Et pourtant… Vingt-cinq (25) mois plus tard, le grand logiciel anti-système semble avoir attrapé le virus qu’il promettait d’éradiquer. Le système n’a pas été dégagé ; il a changé de costume et s’est invité à nouveau dans la salle.
D’un côté, le Palais ouvre ses portes aux anciens dignitaires. Premiers ministres, ex-ministres de l’Intérieur et vétérans de la République défilent comme dans une réunion des anciens combattants politiques. On appelle cela « dialogue national ». Les mauvaises langues parlent plutôt d’un casting pour la saison 2 du retour des dinosaures.
De l’autre, l’Assemblée nationale devient une scène de théâtre où majorité confortable rime avec inconfort politique. Sonko hausse le ton, fait parler les députés… avant que le décret ne parle plus fort que tout le monde.
Ainsi s’achève peut-être la plus grande romance politique récente : celle d’un «Projet» qui promettait la rupture et découvre soudain les vertus du recyclage politique.

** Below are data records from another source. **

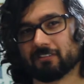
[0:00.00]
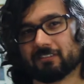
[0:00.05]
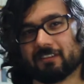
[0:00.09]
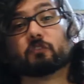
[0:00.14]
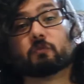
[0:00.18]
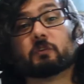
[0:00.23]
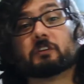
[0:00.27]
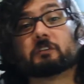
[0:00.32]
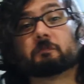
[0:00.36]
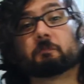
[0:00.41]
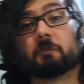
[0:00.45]

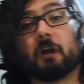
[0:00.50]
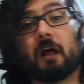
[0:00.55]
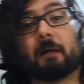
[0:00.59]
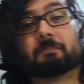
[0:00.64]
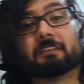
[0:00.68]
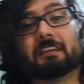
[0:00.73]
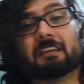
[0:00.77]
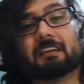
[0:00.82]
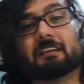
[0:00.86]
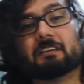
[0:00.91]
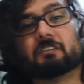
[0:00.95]
This week's
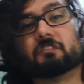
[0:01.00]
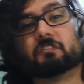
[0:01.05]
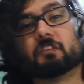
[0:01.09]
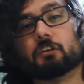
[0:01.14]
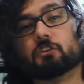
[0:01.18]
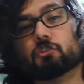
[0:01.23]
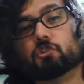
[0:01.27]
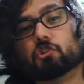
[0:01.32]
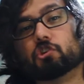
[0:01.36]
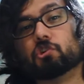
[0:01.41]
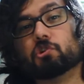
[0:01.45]
prompt is
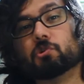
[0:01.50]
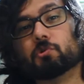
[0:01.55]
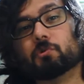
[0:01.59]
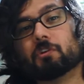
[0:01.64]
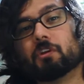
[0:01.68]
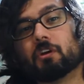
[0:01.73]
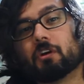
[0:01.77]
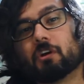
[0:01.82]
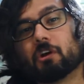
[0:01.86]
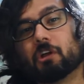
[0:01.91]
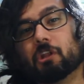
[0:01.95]

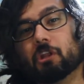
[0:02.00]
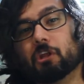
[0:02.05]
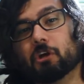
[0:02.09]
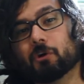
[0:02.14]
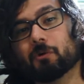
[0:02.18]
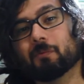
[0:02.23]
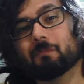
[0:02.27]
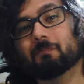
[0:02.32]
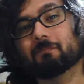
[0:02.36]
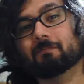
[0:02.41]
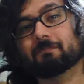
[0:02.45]
June
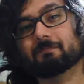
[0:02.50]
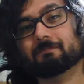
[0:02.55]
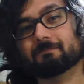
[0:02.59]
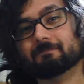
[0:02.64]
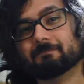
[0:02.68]
Gloom.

Mais au fond, le Projet est-il vraiment mort ? En politique sénégalaise, rien ne disparaît jamais totalement. Les idées changent, les alliances tournent et les ennemis d’hier deviennent souvent les invités d’honneur de demain.
C’est peut-être cela, finalement, le vrai système : cette extraordinaire capacité à survivre à ceux qui jurent de l’abattre.